A chemical — developed by Eagan-based Arborjet — was injected into 34 Ash trees in the Lowry Hill and Whittier neighborhoods. Specifically, 20 trees were treated on Pleasant Avenue and 14 on Dupont Avenue.

Emerald Ash Borers are currently a big threat to Minnesota’s tree population and a major headache to property owners. The small Asian beetles place their larvae below the bark of the tree. When the larvae hatch, the grubs eat the inner bark of the tree, essentially starving it to death.

Minnesota has more than 900 million ash trees, second most in the nation, according to the state Department of Natural Resources. That makes the state one of the largest at-risk for a full on Emerald Ash Borer infestation.

“We know it’s here,” said Rob Gorden, National Sales Director of Arborjet. “It remains hidden for a long time, when it attacks the outcome is death.”

Gorden said the company’s newest chemical is cheap and effective enough to be a viable alternative to removing infested trees outright.

“Our product has a 99 percent success rate in controlling the insects,” Gorden said. “Not only can we kill it, we found a city can treat a tree for about $53 and get themselves two years of protection.”

Ralph Sievert, director of forestry for the Minneapolis Park and Recreation Board, said such treatments prompt questions.

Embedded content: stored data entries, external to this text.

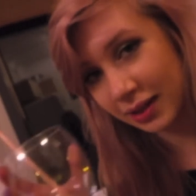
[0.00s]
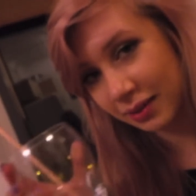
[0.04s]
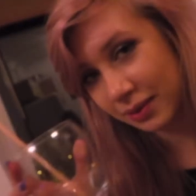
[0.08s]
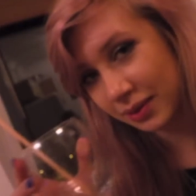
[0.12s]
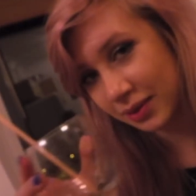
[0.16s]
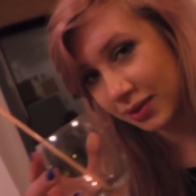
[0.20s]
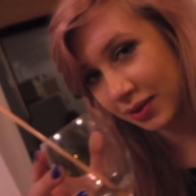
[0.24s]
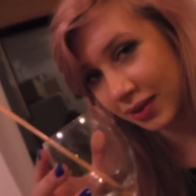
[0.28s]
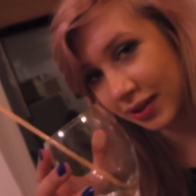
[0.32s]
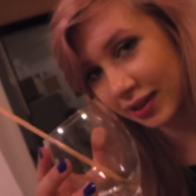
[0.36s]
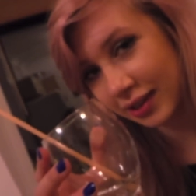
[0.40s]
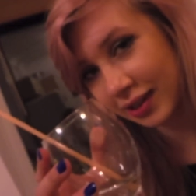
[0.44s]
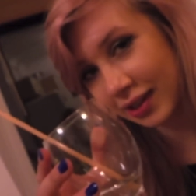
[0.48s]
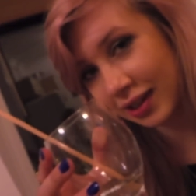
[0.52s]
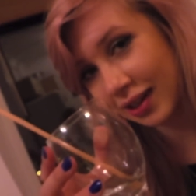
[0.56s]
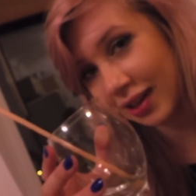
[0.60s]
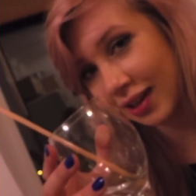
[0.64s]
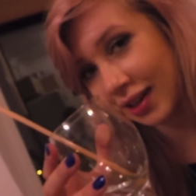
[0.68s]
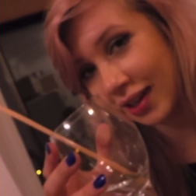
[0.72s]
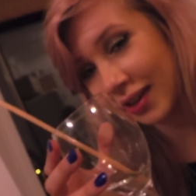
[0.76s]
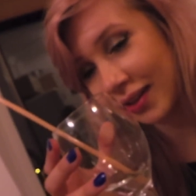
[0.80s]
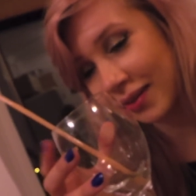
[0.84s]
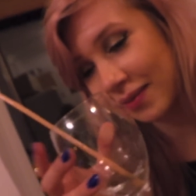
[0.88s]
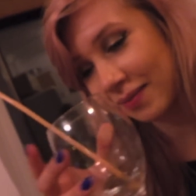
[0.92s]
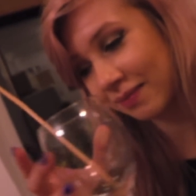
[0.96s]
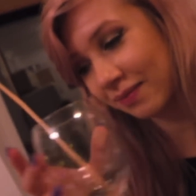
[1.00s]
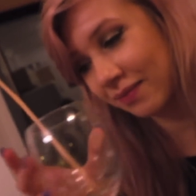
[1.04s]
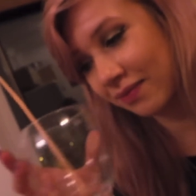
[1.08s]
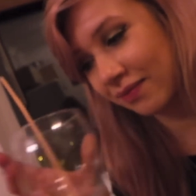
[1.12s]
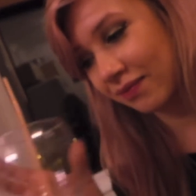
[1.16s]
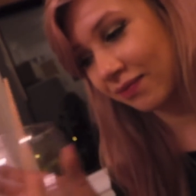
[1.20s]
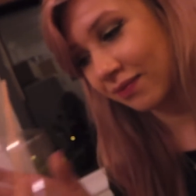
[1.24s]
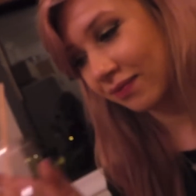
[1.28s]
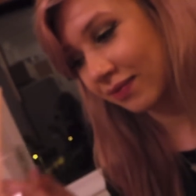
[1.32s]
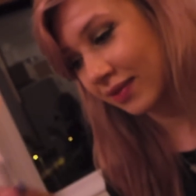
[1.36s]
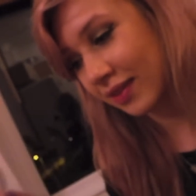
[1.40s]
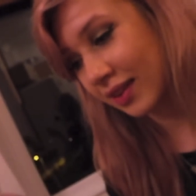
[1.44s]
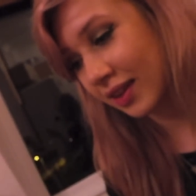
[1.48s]
that we drank earlier.
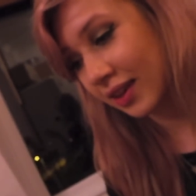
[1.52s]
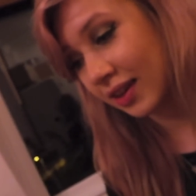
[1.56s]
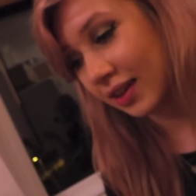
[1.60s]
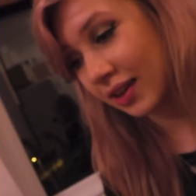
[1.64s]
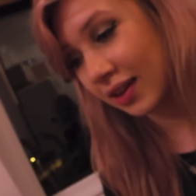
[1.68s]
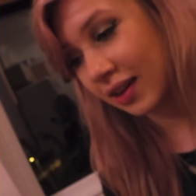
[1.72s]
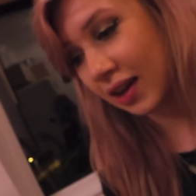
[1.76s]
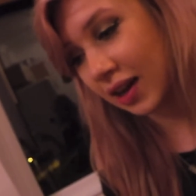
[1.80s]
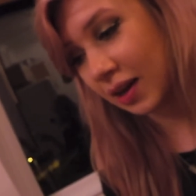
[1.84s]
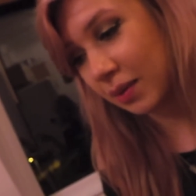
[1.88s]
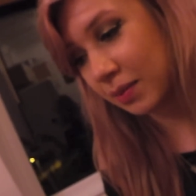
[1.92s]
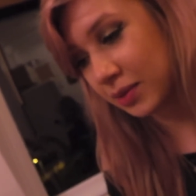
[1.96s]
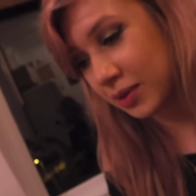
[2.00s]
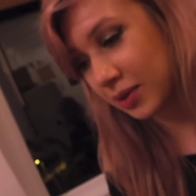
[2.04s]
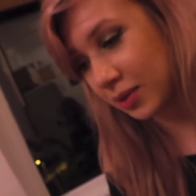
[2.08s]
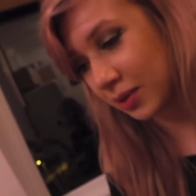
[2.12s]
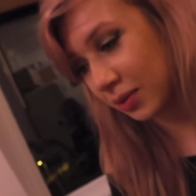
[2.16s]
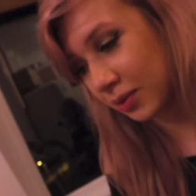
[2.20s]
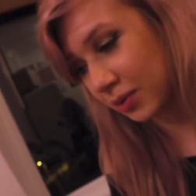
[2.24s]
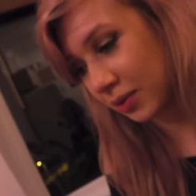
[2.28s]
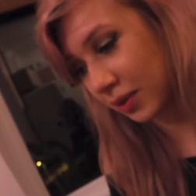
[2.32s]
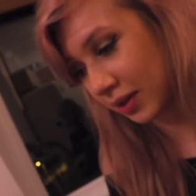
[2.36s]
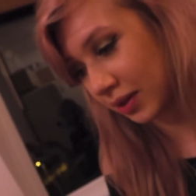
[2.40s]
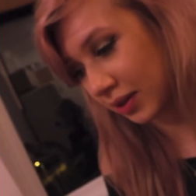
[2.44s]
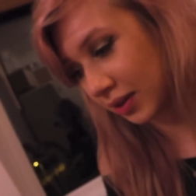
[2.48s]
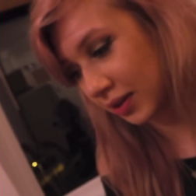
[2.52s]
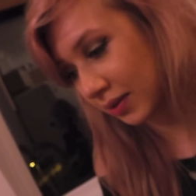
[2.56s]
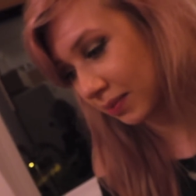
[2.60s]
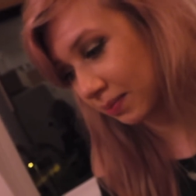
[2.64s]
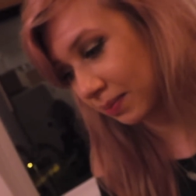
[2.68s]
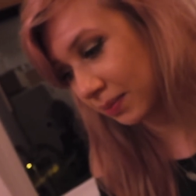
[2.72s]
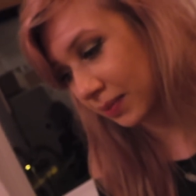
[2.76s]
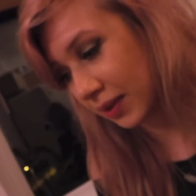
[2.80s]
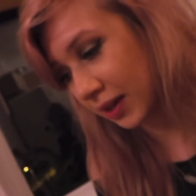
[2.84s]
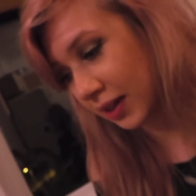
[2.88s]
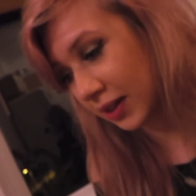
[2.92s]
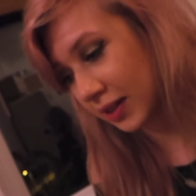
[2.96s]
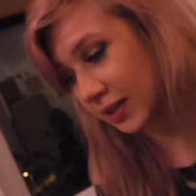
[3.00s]
I'm still drunk.
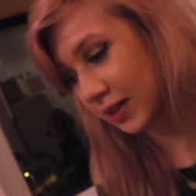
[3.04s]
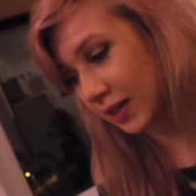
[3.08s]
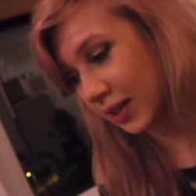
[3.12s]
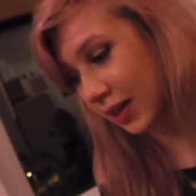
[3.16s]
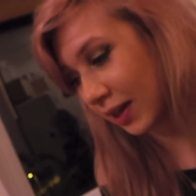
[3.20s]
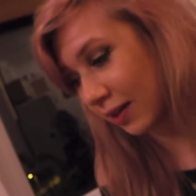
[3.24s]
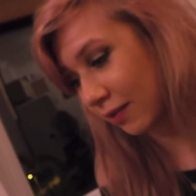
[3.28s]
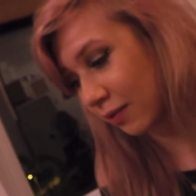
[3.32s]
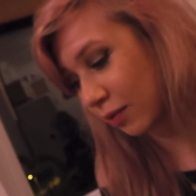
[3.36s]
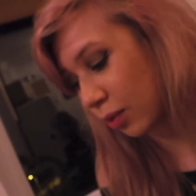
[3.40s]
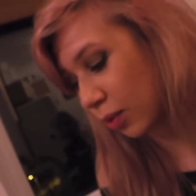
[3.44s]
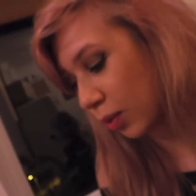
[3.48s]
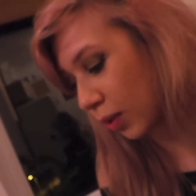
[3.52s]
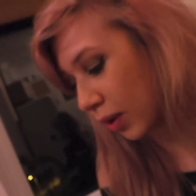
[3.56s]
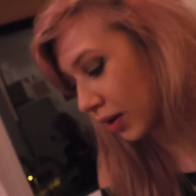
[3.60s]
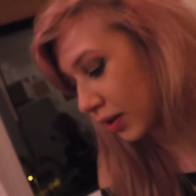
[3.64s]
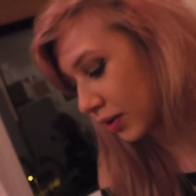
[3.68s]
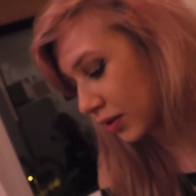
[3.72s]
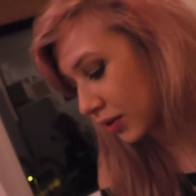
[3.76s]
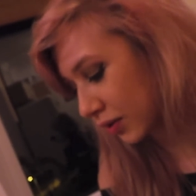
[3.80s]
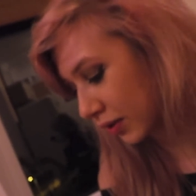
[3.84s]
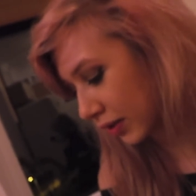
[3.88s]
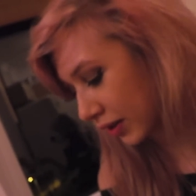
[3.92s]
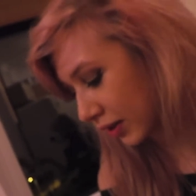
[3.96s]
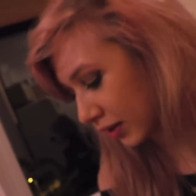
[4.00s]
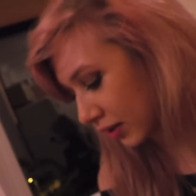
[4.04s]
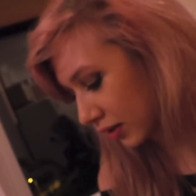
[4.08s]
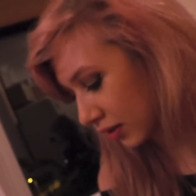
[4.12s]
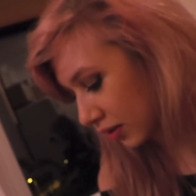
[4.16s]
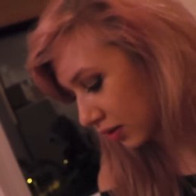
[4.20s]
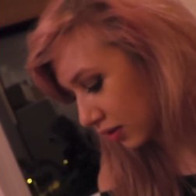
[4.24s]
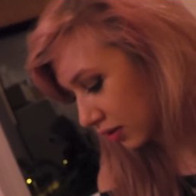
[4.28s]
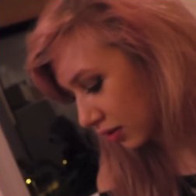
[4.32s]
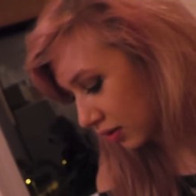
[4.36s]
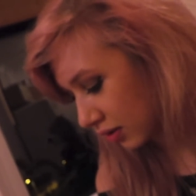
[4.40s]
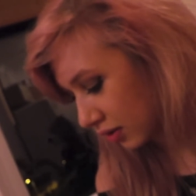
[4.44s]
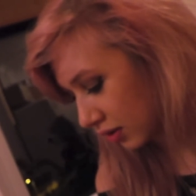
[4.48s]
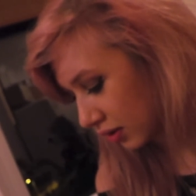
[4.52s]
I didn't have one drink
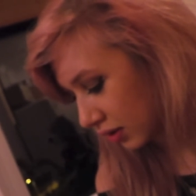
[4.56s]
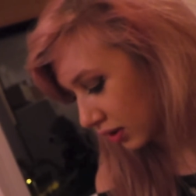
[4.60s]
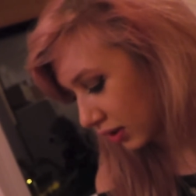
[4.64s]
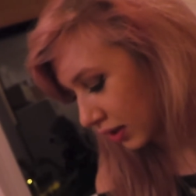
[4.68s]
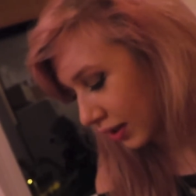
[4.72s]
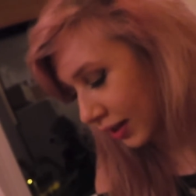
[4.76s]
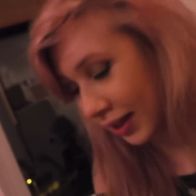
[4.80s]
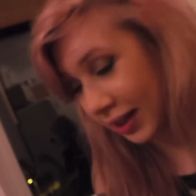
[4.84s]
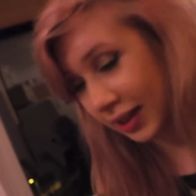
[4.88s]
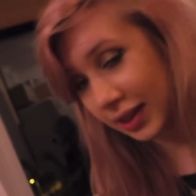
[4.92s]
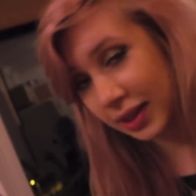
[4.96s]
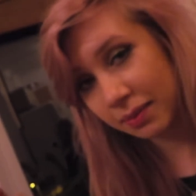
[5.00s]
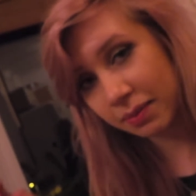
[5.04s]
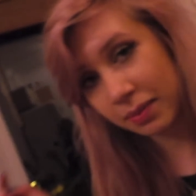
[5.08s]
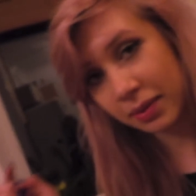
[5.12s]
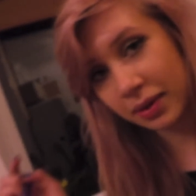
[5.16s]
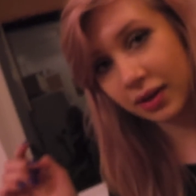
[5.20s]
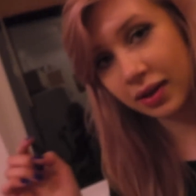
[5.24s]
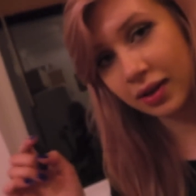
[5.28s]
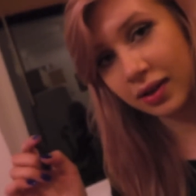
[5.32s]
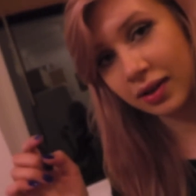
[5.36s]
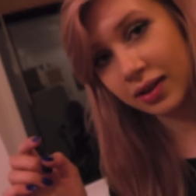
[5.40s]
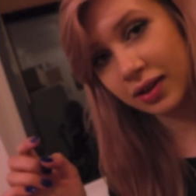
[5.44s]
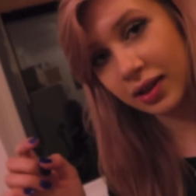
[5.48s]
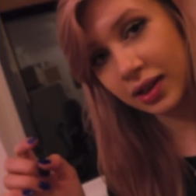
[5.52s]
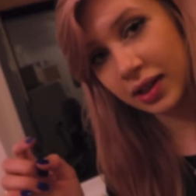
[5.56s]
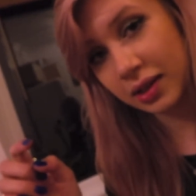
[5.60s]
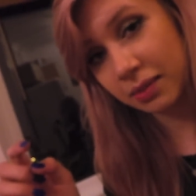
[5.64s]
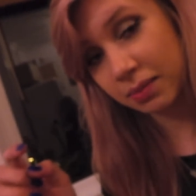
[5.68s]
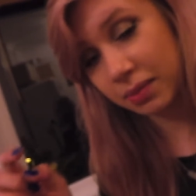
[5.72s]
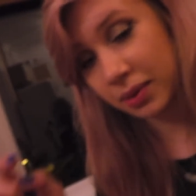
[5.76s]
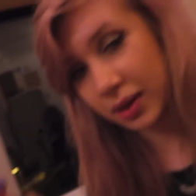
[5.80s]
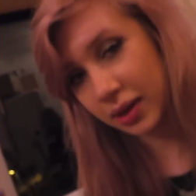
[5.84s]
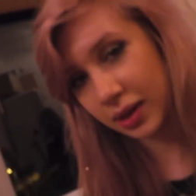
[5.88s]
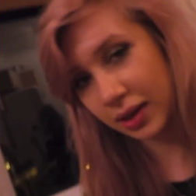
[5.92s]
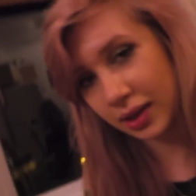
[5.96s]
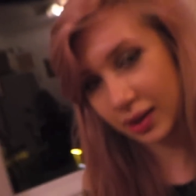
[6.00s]
at the bar, at the pub,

“It’s not so much about the worry whether it will work,” Sievert said. “Even if you have the money to do it, to what point would you do it on a big scale?”

Sievert pointed out that cities such as Milwaukee, which has started to use the treatment on a larger scale, are using the method merely to manage which trees to remove. The best thing house owners can do to help combat the Emerald Ash Borer is simple, he said. Plant a tree.

“Everyone benefits from a city canopy,” Sievert said. “The Ash Borer makes it a bigger deal to get trees planted on private property. The sooner you can plant a tree, the better.”

When Arborjet treats a tree, workers drill small circular holes around the base of the trunk. A small, plastic plug (called an Arbor Plug) is then inserted into each of the holes. The plastic plug has a rubber seal that helps keep the chemical from leaking out of the tree. Workers then inject the chemical into the tree through the rubber seal.

Arborjet treated the Southwest trees for free. Sievert said the treatment was not necessary, but it served as an important teaching opportunity.

“We kind of look at it more of like we provided the trees and they did the demonstration for the benefit of the residents,” Sievert explained.

“It costs $750–$1000 dollars to remove a tree,” Gorden said. “The city needs to see that removing trees is not a good option.”

He said a tree can be treated for 40 years before the cost equals the bill for cutting it down. The dollar value does not take into account intangibles like street appeal or utility bills.

Sievert said there is no need for immediate treatment in the areas of the demonstration.

“Right now, our infection is way over by Tower Hill Park,” Sievert said. “It’s almost as if the genie hasn’t gotten out of the bottle yet.”